WHAT IS BEING ASKED ▸
Don't include pictures. Quote the lines below from the first through the line that contains "[0:25.00-0:25.95]".

DATA SHOWN ▸

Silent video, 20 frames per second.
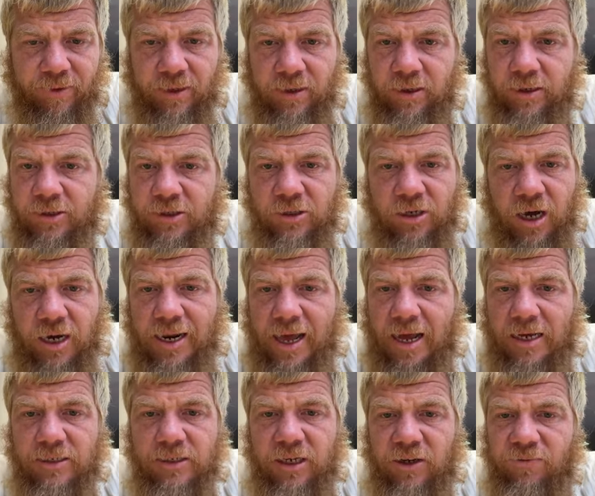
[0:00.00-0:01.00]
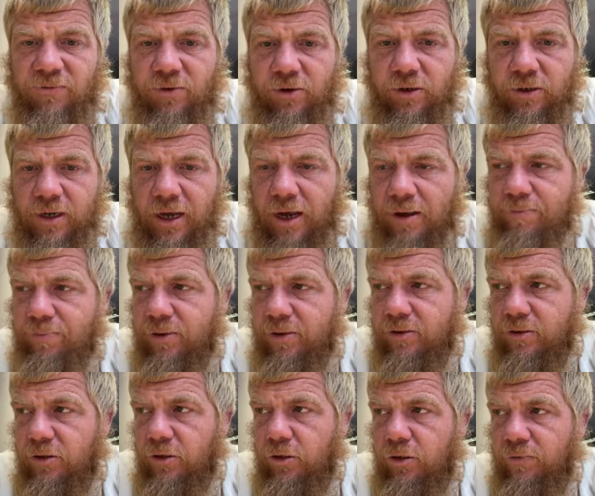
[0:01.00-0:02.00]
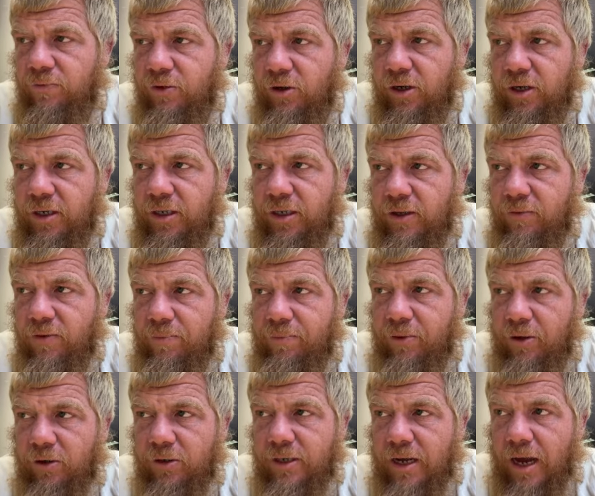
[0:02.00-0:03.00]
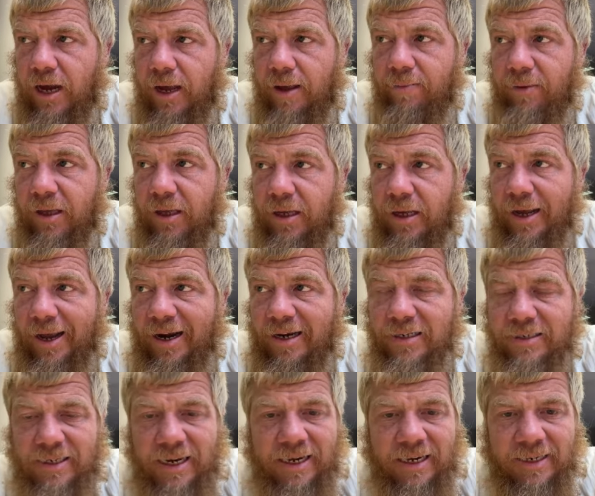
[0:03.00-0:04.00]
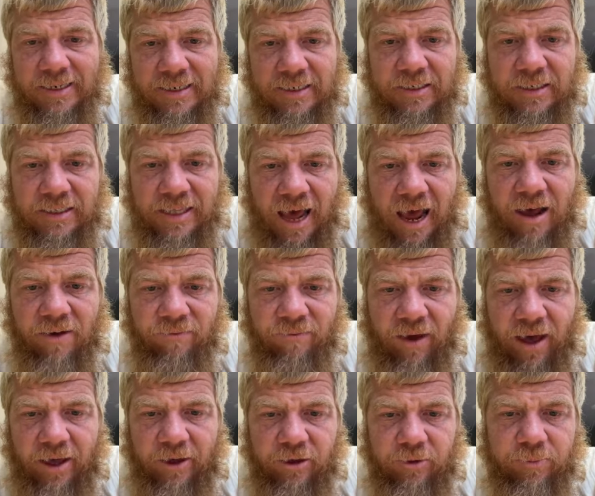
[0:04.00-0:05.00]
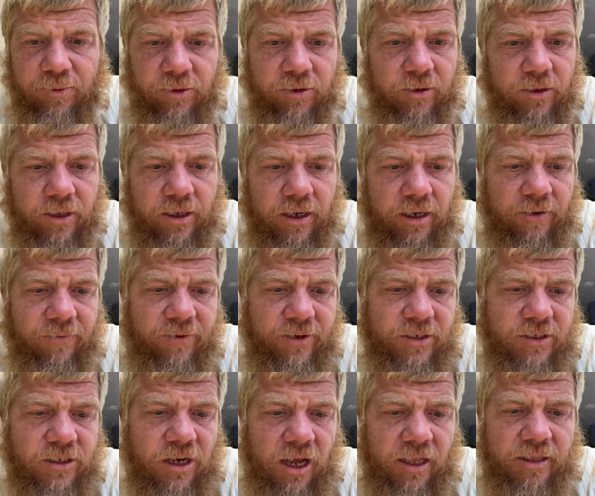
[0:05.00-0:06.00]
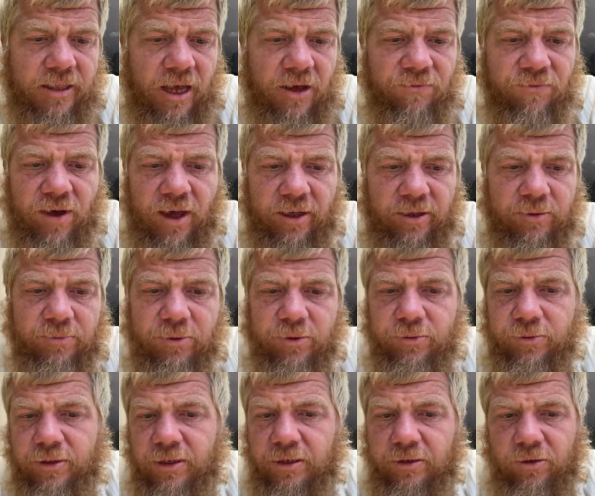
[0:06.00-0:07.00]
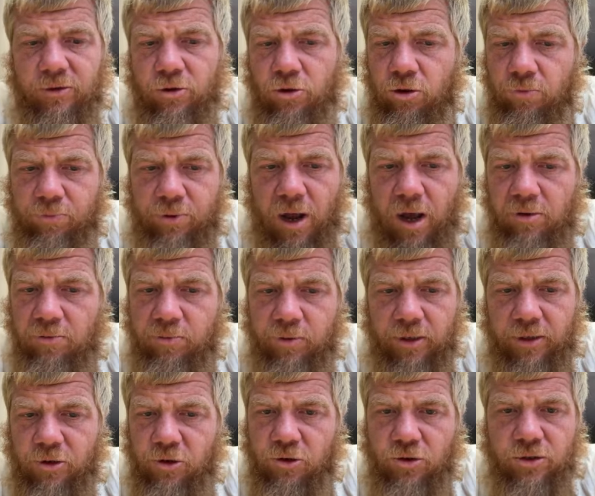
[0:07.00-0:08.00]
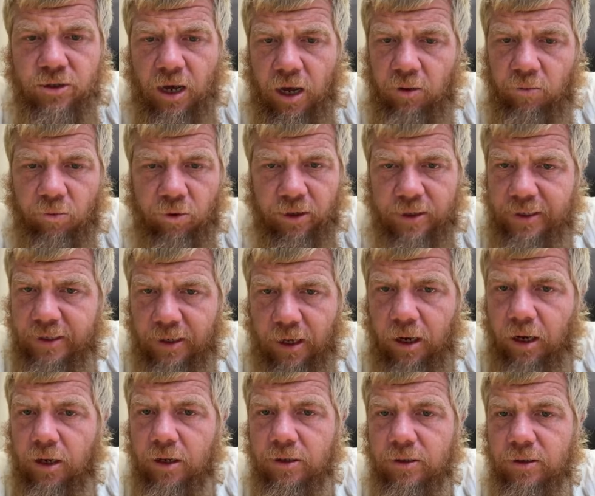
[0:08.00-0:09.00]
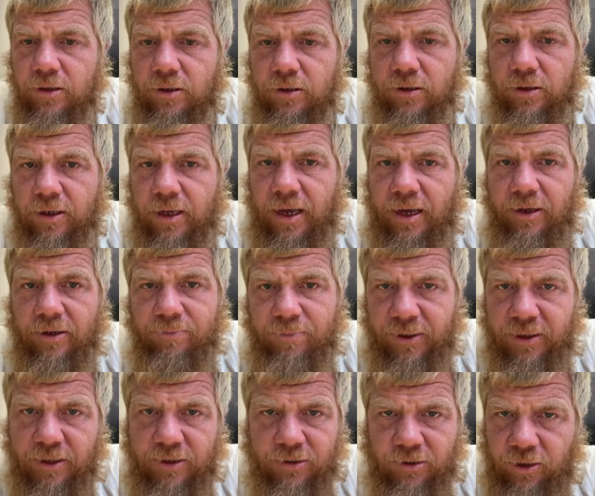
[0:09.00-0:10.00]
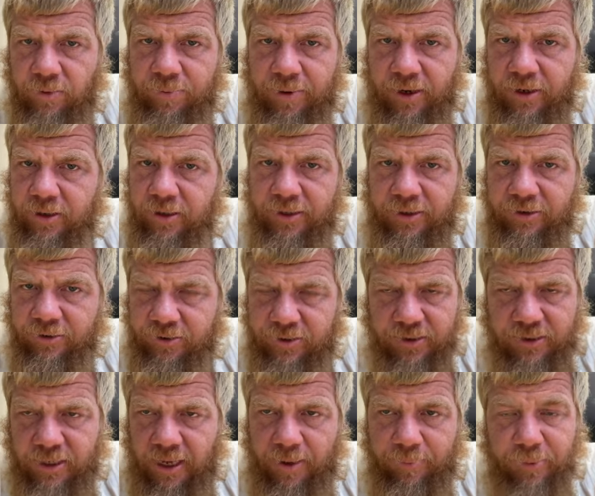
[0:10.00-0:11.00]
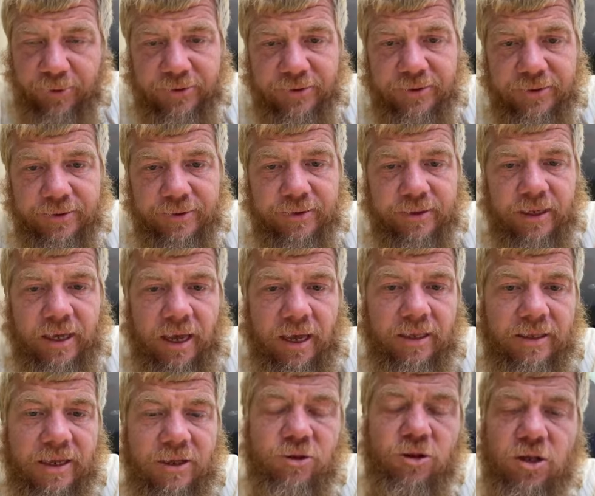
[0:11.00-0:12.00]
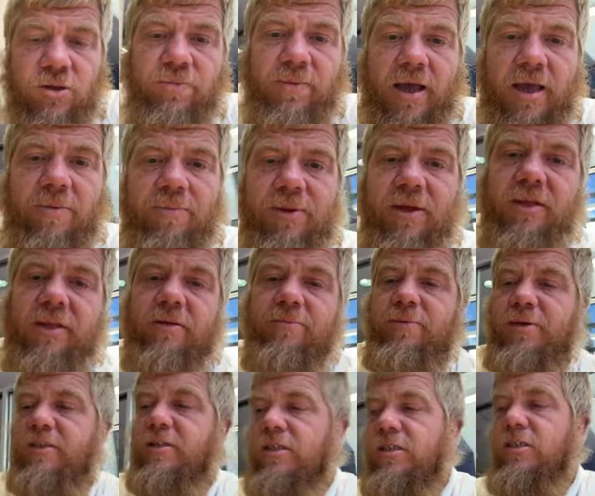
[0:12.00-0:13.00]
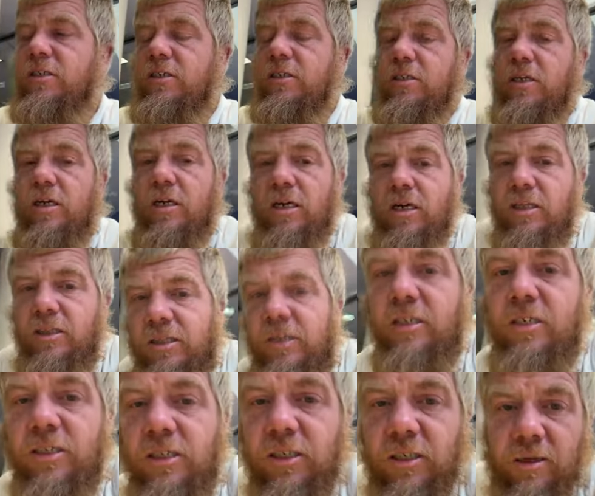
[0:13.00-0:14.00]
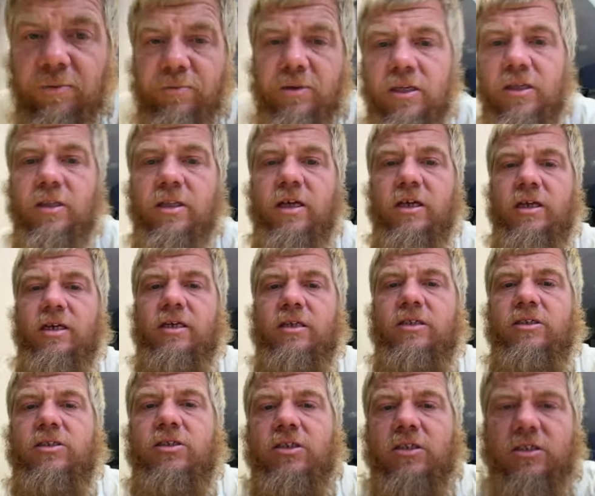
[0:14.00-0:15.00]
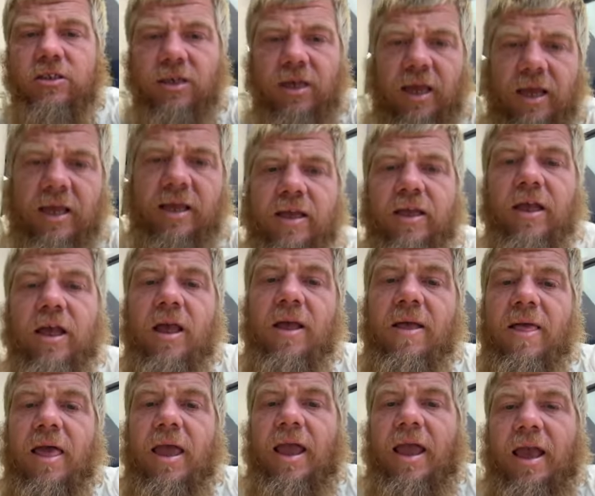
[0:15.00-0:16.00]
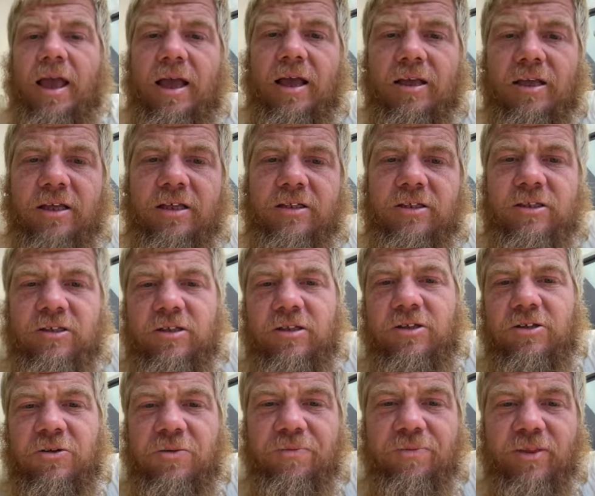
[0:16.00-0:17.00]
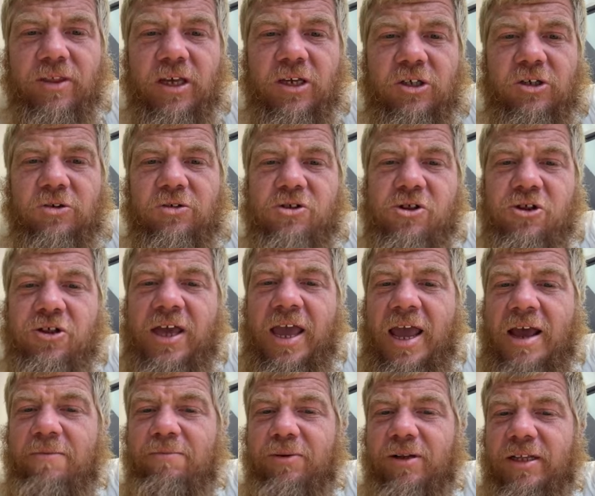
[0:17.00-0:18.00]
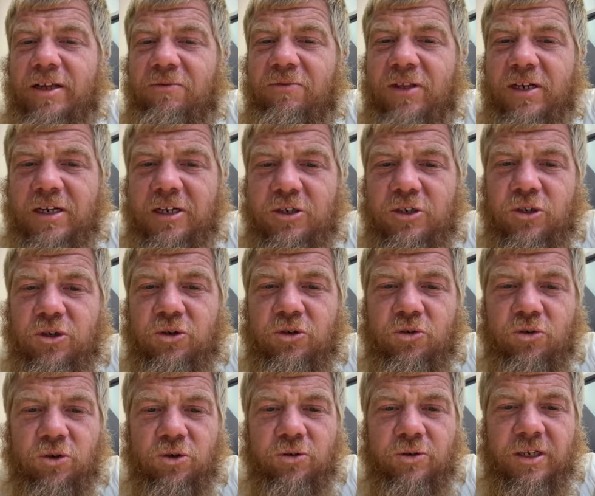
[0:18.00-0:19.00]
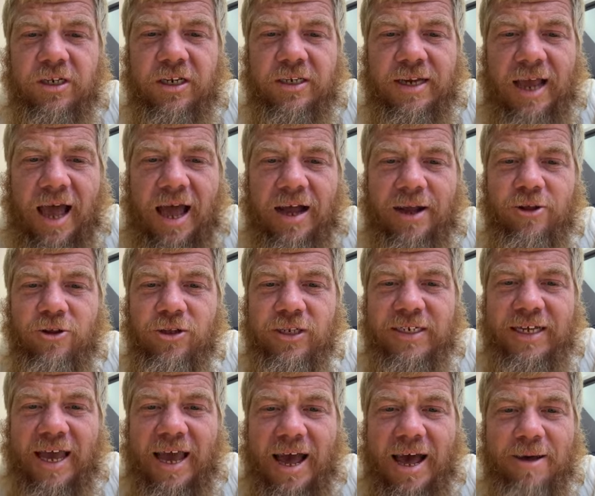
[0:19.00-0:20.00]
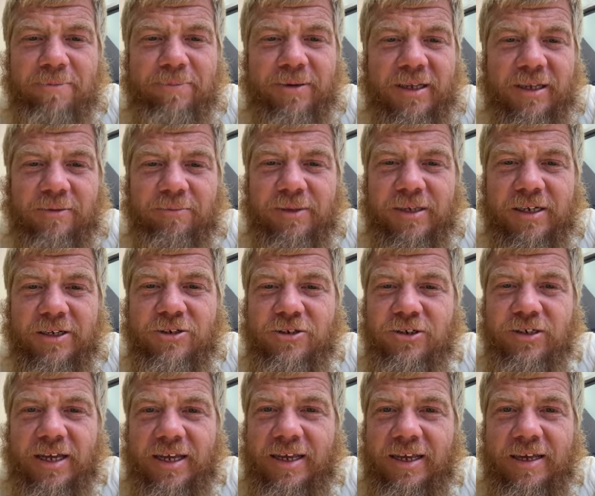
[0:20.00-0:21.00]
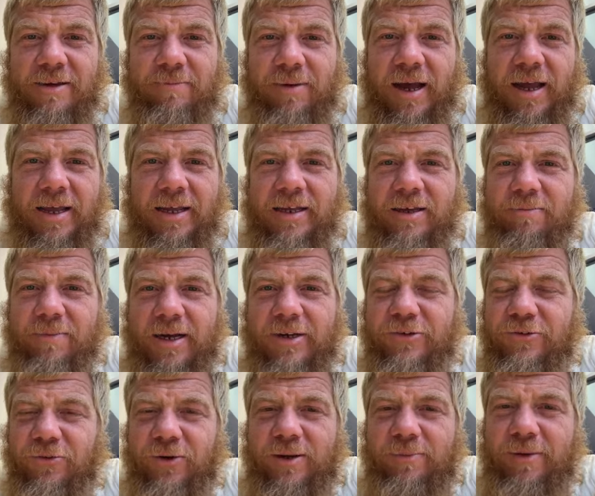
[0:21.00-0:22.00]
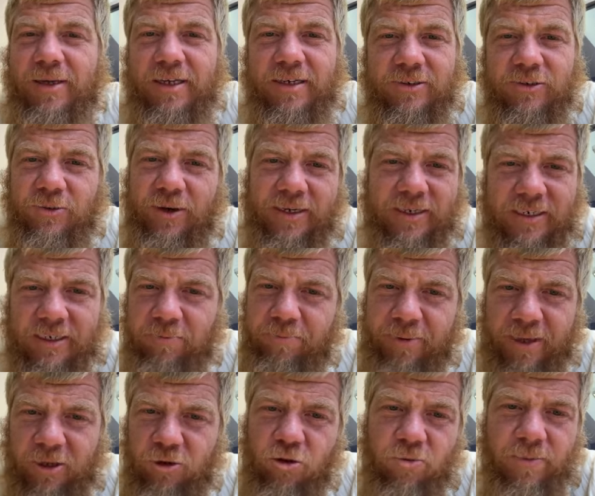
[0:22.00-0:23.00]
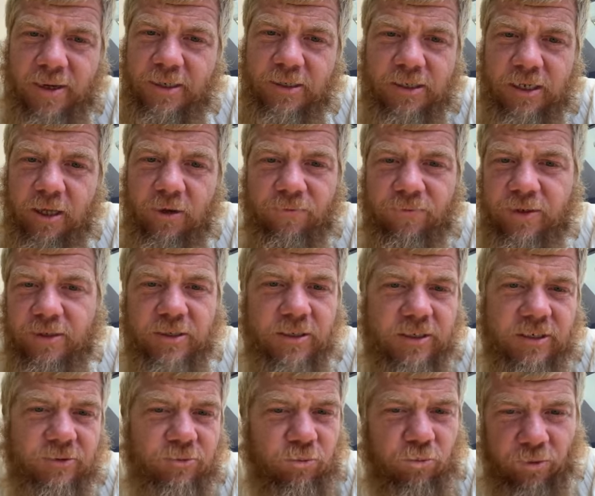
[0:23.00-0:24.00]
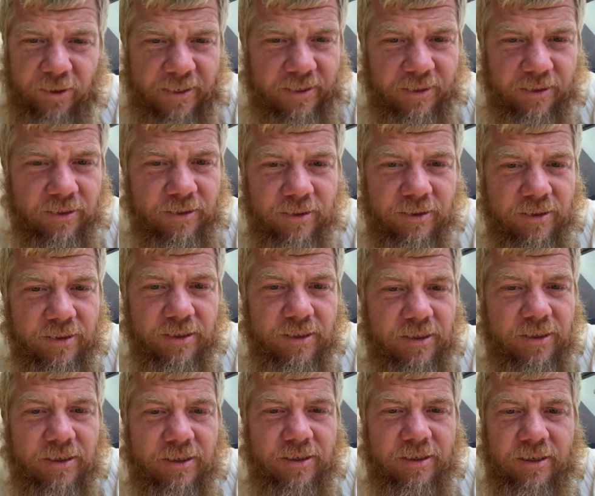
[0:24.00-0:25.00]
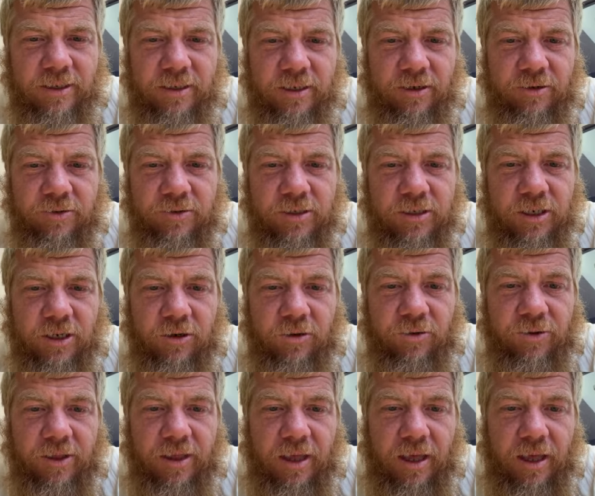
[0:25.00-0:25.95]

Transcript: It's not asking for a lot, but, you know, if you're going to give up your time, it is at least that valuable. And if it's not that valuable, then you should probably just not work at all, okay? Because apparently you're disabled, okay? And that's just my opinion. But this is this is something that is just it, it, it, you just can't believe that it's true, that it's actually happening, because you're like, am I am I dreaming? Do I need to pinch myself? Is this real? You know, so.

TASK RESPONSE ▸
Silent video, 20 frames per second.
[0:00.00-0:01.00]
[0:01.00-0:02.00]
[0:02.00-0:03.00]
[0:03.00-0:04.00]
[0:04.00-0:05.00]
[0:05.00-0:06.00]
[0:06.00-0:07.00]
[0:07.00-0:08.00]
[0:08.00-0:09.00]
[0:09.00-0:10.00]
[0:10.00-0:11.00]
[0:11.00-0:12.00]
[0:12.00-0:13.00]
[0:13.00-0:14.00]
[0:14.00-0:15.00]
[0:15.00-0:16.00]
[0:16.00-0:17.00]
[0:17.00-0:18.00]
[0:18.00-0:19.00]
[0:19.00-0:20.00]
[0:20.00-0:21.00]
[0:21.00-0:22.00]
[0:22.00-0:23.00]
[0:23.00-0:24.00]
[0:24.00-0:25.00]
[0:25.00-0:25.95]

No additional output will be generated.